* _RECORDS TO PROCESS_:
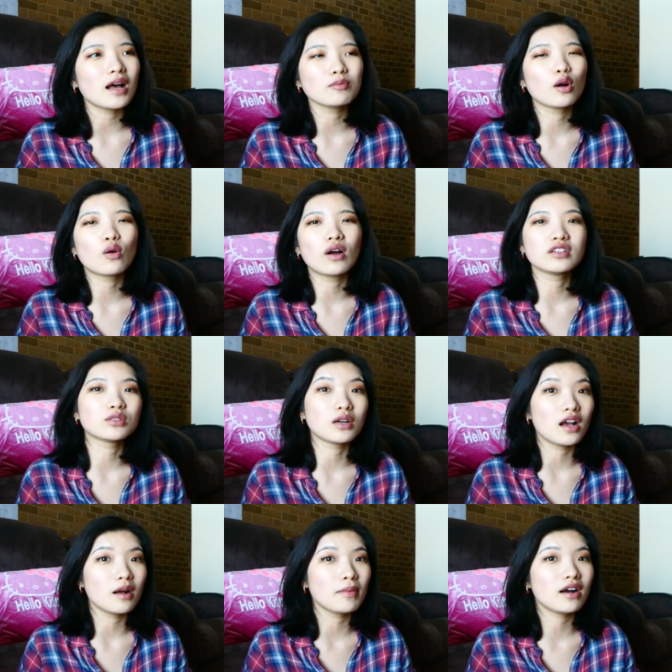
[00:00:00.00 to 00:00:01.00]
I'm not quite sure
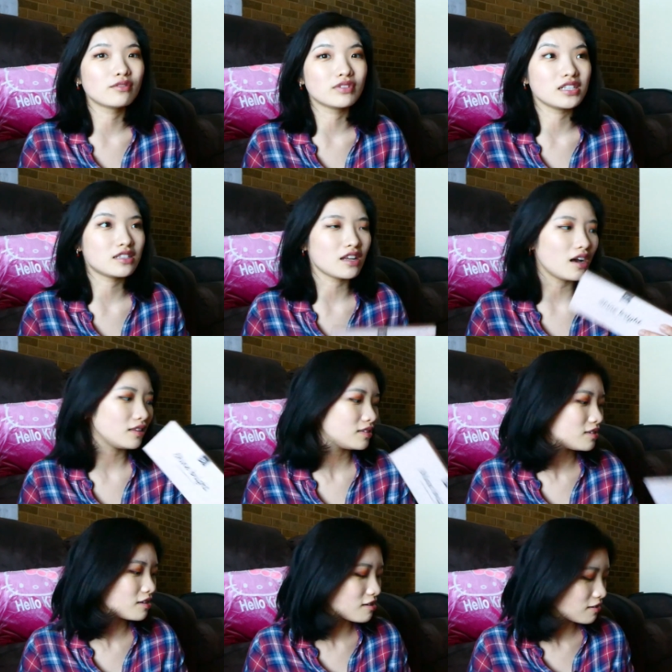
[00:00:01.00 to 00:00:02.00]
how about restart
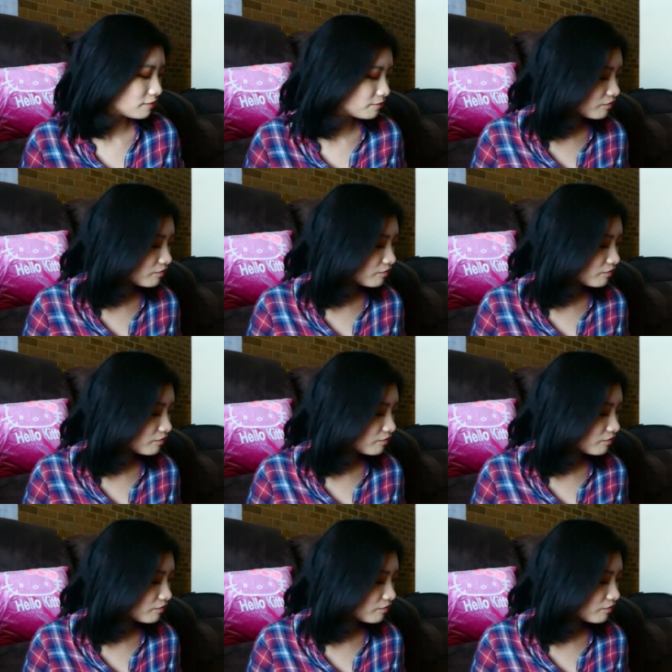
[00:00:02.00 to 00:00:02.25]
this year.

---

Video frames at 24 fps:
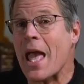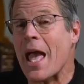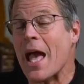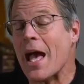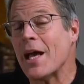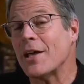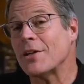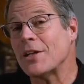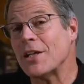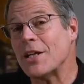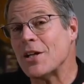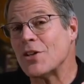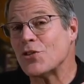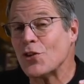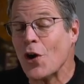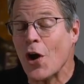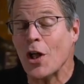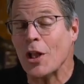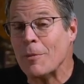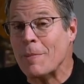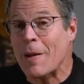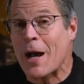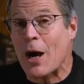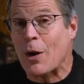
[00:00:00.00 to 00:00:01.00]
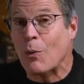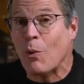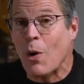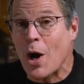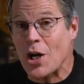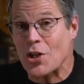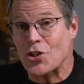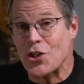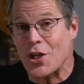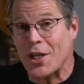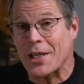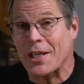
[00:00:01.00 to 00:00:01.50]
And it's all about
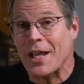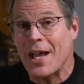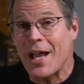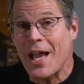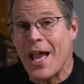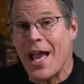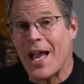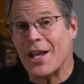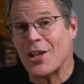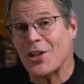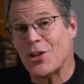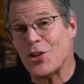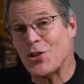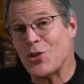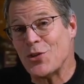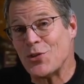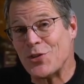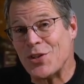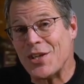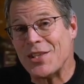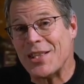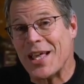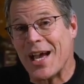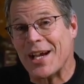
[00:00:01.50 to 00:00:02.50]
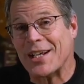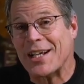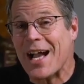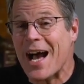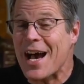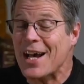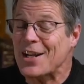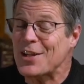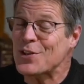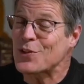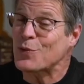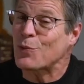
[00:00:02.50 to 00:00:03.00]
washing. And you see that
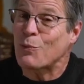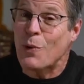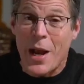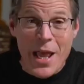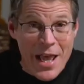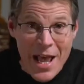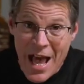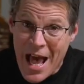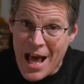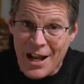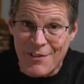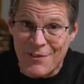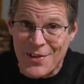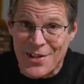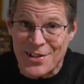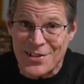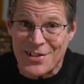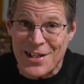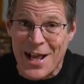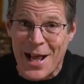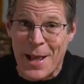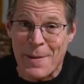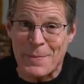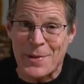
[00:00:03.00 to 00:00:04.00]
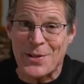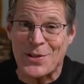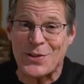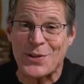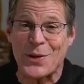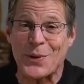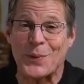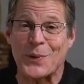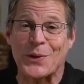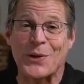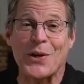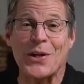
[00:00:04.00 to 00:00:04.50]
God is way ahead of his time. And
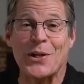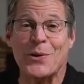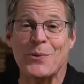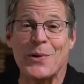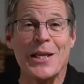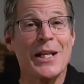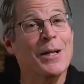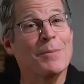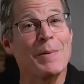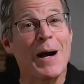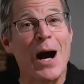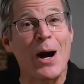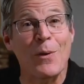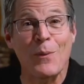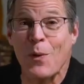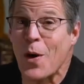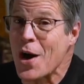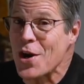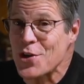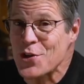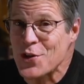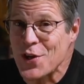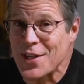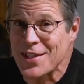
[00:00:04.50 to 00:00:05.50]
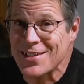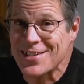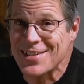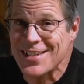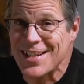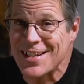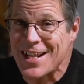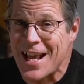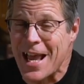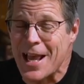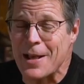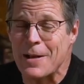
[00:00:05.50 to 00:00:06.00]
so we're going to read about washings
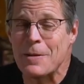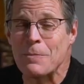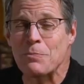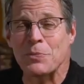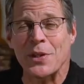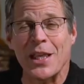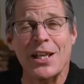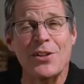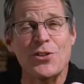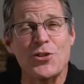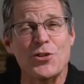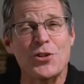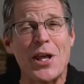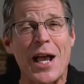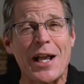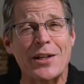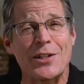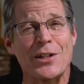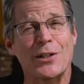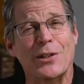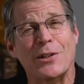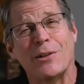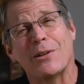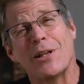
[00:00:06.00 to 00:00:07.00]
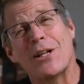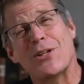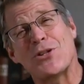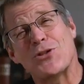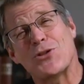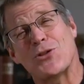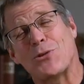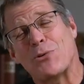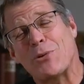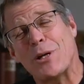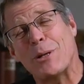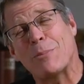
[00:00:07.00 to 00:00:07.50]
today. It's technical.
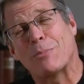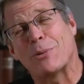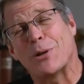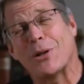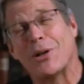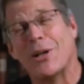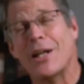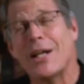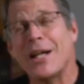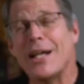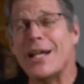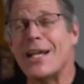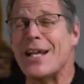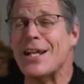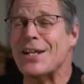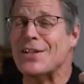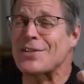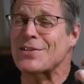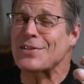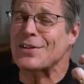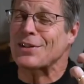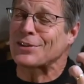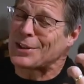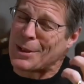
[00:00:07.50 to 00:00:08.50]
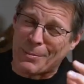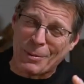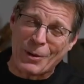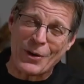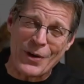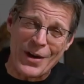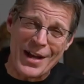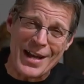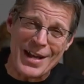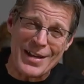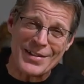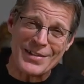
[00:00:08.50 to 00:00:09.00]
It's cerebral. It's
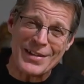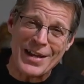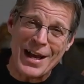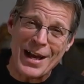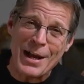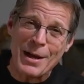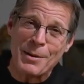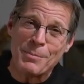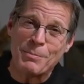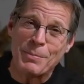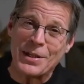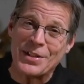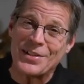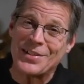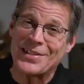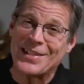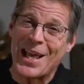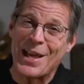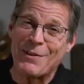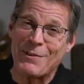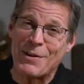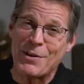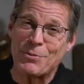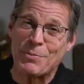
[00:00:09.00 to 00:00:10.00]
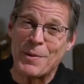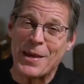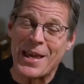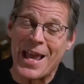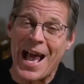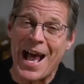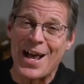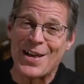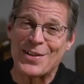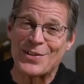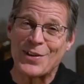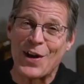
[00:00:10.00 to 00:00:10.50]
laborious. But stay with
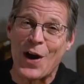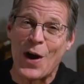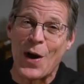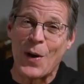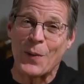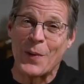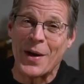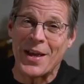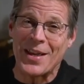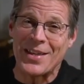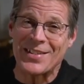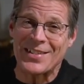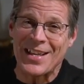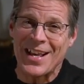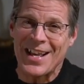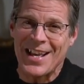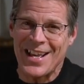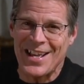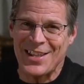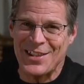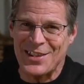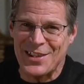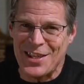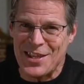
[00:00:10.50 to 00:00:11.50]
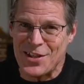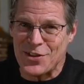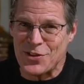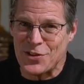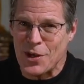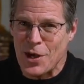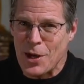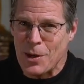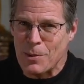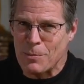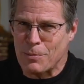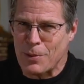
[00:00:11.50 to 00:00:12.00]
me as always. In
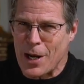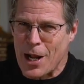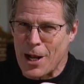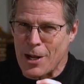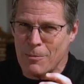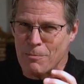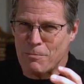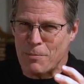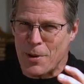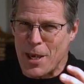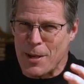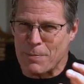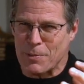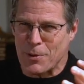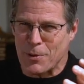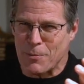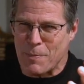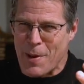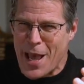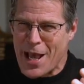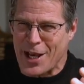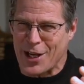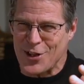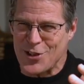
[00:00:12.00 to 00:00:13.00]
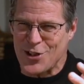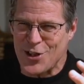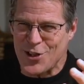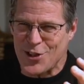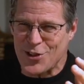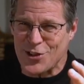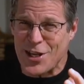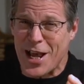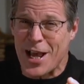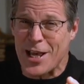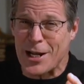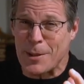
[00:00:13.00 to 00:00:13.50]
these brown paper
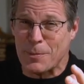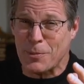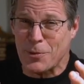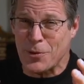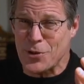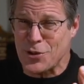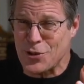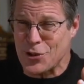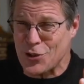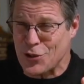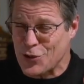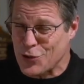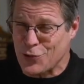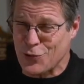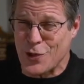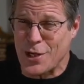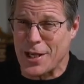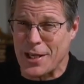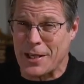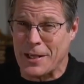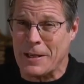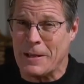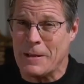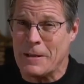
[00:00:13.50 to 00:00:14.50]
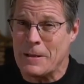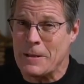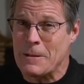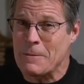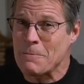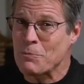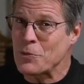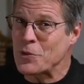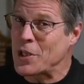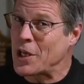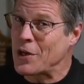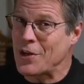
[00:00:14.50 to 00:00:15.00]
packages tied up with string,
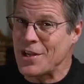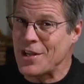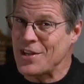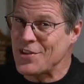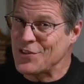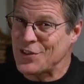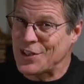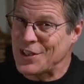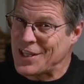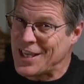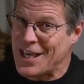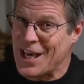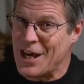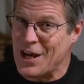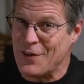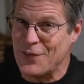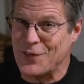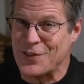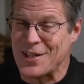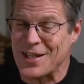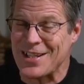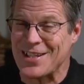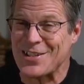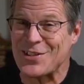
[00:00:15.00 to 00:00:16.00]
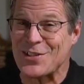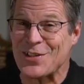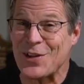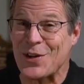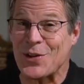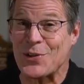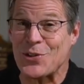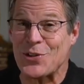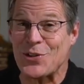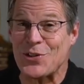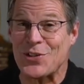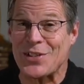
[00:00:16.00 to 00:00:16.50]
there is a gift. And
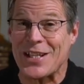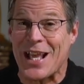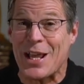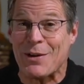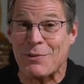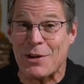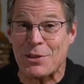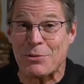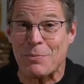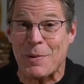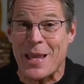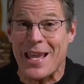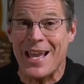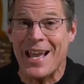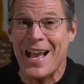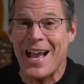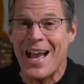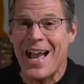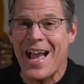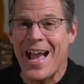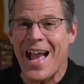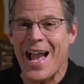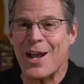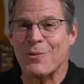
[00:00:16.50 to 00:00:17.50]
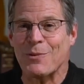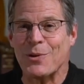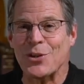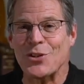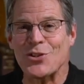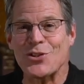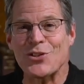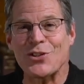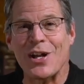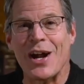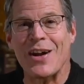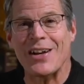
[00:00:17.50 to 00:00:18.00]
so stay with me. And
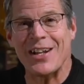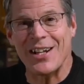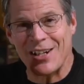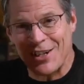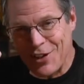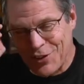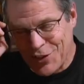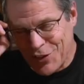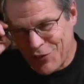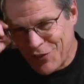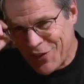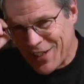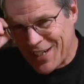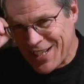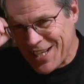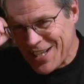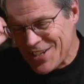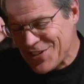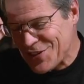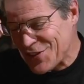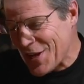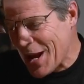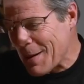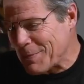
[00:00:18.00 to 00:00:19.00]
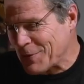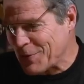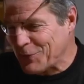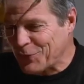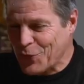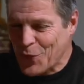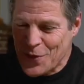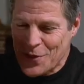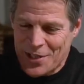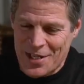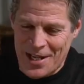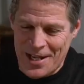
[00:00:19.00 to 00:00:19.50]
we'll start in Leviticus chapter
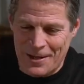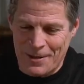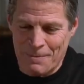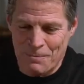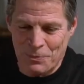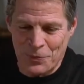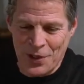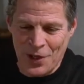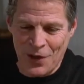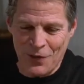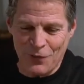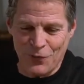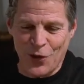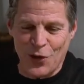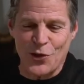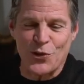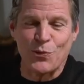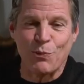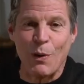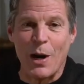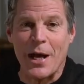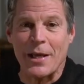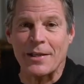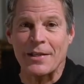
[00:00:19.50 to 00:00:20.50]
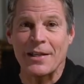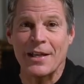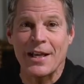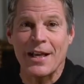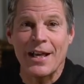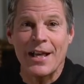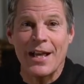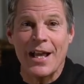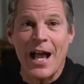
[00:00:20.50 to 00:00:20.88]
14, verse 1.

* _WHAT THE TASK REQUIRES_:
Once the line with "[00:00:01.50 to 00:00:02.50]" is found above, transcribe each line from it through the line with "[00:00:06.00 to 00:00:07.00]", exactly, and omit the pictures.

* _RESULT OF THIS EXERCISE_:
[00:00:01.50 to 00:00:02.50]
[00:00:02.50 to 00:00:03.00]
washing. And you see that
[00:00:03.00 to 00:00:04.00]
[00:00:04.00 to 00:00:04.50]
God is way ahead of his time. And
[00:00:04.50 to 00:00:05.50]
[00:00:05.50 to 00:00:06.00]
so we're going to read about washings
[00:00:06.00 to 00:00:07.00]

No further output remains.